Liquor is a magnet for politics. When that much money is at stake, there is money to be made in handling the arrangements that surround liquor sales. Washington voters are reaping the harvest of the liquor ballot intuitive they passed in 2011. Many Washingtonians are unhappy with the outcome, which has included higher prices and less variety.
Disillusionment among our neighbors has not deterred the Northwest Grocery Association from exploring a run at ending Oregon’s state-run system of liquor stores. As Jeff Mapes of The Oregonian reported Saturday, the grocers and Oregon beer and wine distributors are at odds on this proposal. The beer and wine distributors have polled Oregon voters and say they are aware of the buyer’s remorse in Washington.
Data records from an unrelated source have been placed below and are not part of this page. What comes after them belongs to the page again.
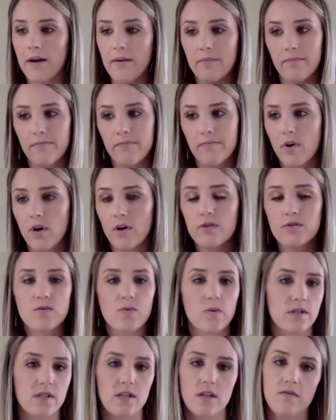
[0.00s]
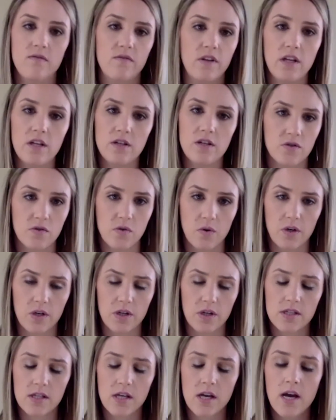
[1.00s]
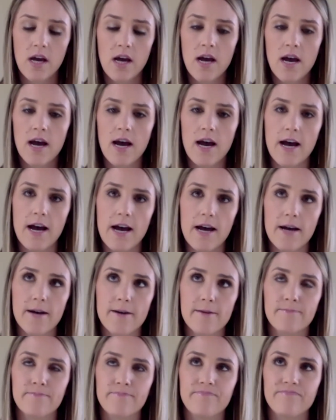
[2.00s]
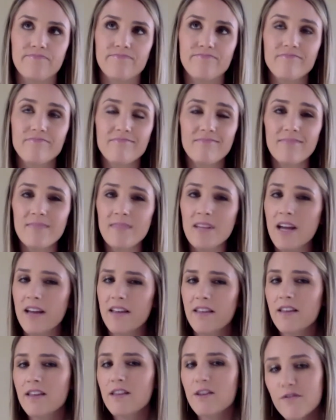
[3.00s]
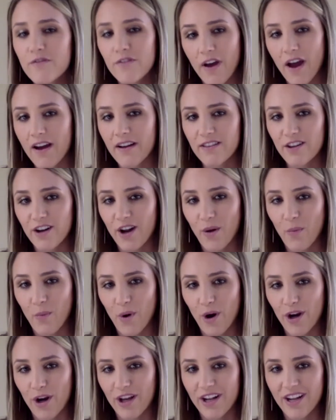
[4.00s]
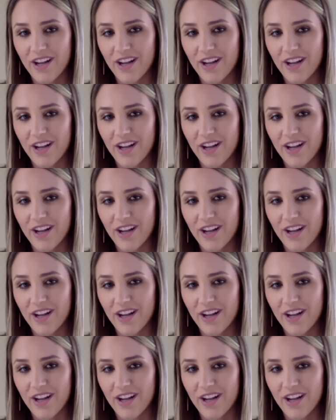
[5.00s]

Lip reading: all sorts of eating disorders. Um, I think the fact that I work in a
Tangible evidence of unhappiness up north is profoundly increased liquor sales in stores that border the Columbia River. Willamette Week on Dec. 12 reported that, “Sales at OLCC stores in towns along the Washington border have exploded – jumping 33 percent from June through October, compared to the same period last year, according to records examined by WW.” Those jumps included 26 percent in Warrenton, 63 percent in Rainier and 43 percent in Portland’s Jantzen Beach.
All privatization is not equal or wise, even though politicians reliably will use that word as a crowd-pleaser. For instance, privatization of jails and prisons has led to some very strange outcomes. Before the Oregon Legislature or Oregon voters consider privatization of state-run liquor stores, we should give Washington’s experiment time to play out.
The initial outcome is not worth imitating.